Saturday, July 7, 2018

Gathered

-- Later in life artist Steve Ditko's personality and devotion to Ayn Rand's objectivist philosophy made him a rather quirky, iconoclastic and reclusive character. But during his heyday, the quirky iconoclasm made his work Spider-Man definitive for the character, and his incredibly wild and trippy visuals made Dr. Strange's mystic world seem like a real place. In addition to that work with Marvel, he created the Creeper, a DC hero whose borderline sinister and deranged persona prefigured some of the grim and gritty antiheroes of the 1990s. Ditko passed earlier this week at 90.

-- One of the many sins of the radically vapid "Purge" movies is that if you are trying to find the poignant 2008 short film of that name by Brad Kammlah, or perhaps either the Finnish book or movie adapted from Sofi Oksanen's 2007 play of that name, your search engine work will take you instead to the brutally stupid work of series creator James DeMonaco. "Creator" is not an accurate word to describe either the process by which these movies emerged from DeMonaco or the quality of their content, but this blog's posts also appear on Facebook, where they are read by my mother.

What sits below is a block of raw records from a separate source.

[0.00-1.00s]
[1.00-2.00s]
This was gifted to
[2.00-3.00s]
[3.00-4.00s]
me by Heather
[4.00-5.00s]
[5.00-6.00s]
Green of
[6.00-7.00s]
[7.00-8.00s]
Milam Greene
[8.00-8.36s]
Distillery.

-- I know a lot of people who are freaked out enough by spiders -- the idea that some spiders actually fly, and they do so by means of electric fields, would probably make them catatonic. Except of course for Dave Barry fans, who realize that Electric Flying Spiders would make a great name for a rock band.

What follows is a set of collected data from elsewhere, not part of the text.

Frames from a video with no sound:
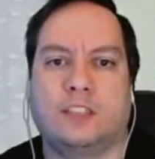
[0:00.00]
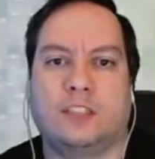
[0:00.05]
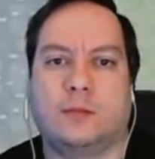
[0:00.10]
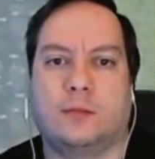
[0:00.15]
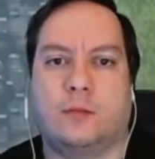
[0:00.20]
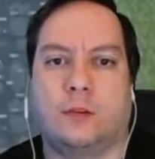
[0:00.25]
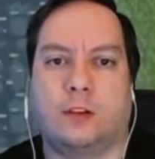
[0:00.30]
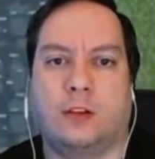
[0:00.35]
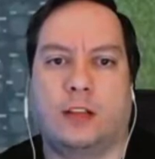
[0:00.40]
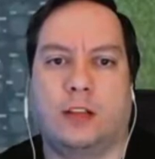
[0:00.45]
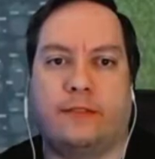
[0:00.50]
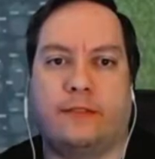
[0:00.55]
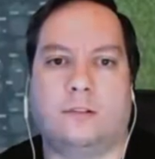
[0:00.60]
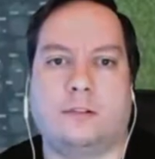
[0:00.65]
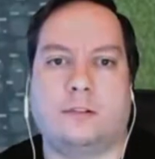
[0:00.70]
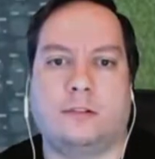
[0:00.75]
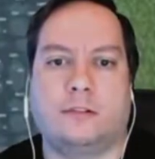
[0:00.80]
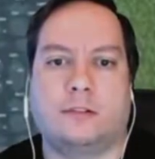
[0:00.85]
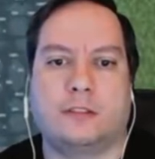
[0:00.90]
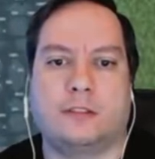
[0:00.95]
More
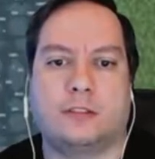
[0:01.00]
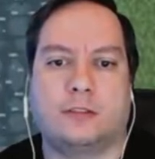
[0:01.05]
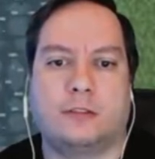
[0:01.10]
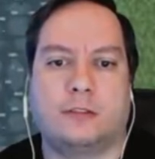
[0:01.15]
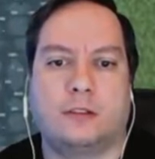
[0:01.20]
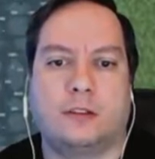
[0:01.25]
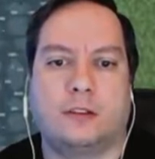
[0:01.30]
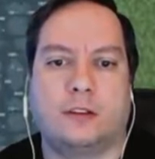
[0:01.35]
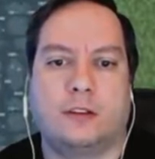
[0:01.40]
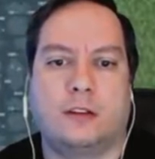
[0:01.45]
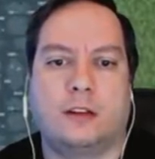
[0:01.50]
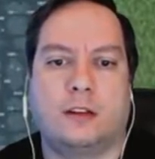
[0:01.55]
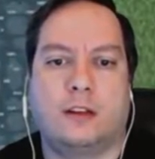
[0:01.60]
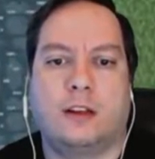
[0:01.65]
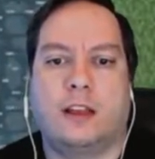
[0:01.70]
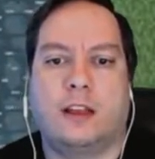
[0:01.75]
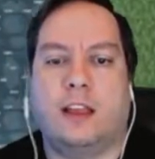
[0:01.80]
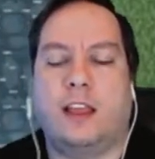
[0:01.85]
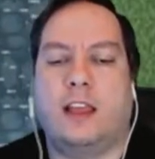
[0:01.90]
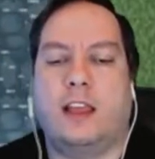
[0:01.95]
levels,
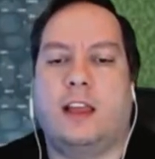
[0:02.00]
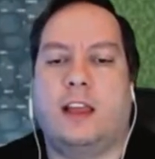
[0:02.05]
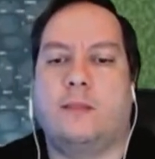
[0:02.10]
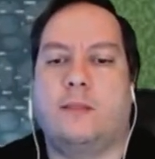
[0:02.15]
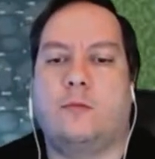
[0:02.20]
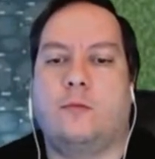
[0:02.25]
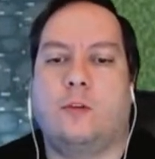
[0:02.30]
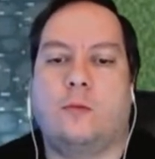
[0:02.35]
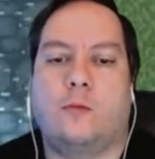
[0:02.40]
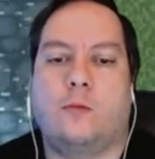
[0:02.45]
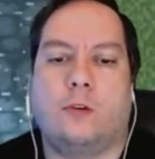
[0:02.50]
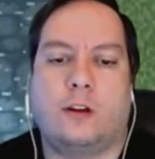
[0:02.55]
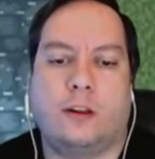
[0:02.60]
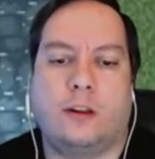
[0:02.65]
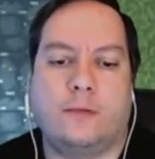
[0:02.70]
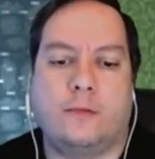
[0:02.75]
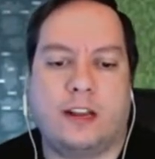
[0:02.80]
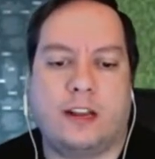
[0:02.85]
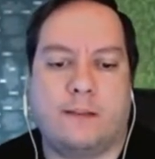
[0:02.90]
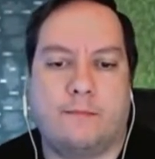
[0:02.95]
and more
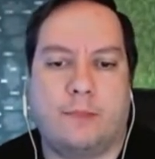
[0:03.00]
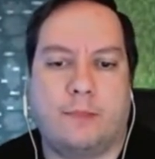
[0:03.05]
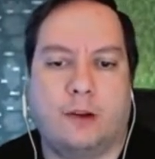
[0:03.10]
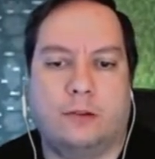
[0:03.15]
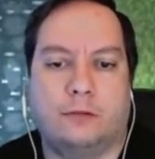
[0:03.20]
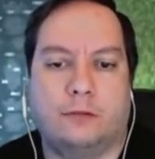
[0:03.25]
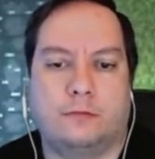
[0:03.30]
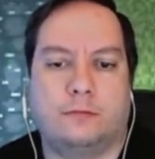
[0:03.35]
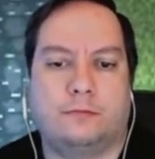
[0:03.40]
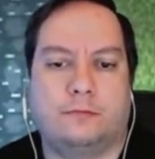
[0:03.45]
importantly we get a boat.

-- London's mayor Sadiq Khan gave permission to a group that wants to fly a 20-foot balloon depicting US President Donald Trump as a whiny orange baby while the president is visiting the city on July 13. London Metropolitan Police and air traffic authorities will have a say-so on whether or not this comes to pass, but $21,000 people have contributed to a crowdsourced fundraising campaign to purchase, fill and float the balloon. Coverage of this silly idea has been extensive. Meanwhile, reporting on possible trade legislation the White House would like introduced and passed -- which would take pretty much all tariff-making authority away from Congress and give it to the President and end US participation in the World Trade Organization -- has been slight. And much of it is focused on the unfortunate acronym the proposed bill has acquired. You know, the important stuff.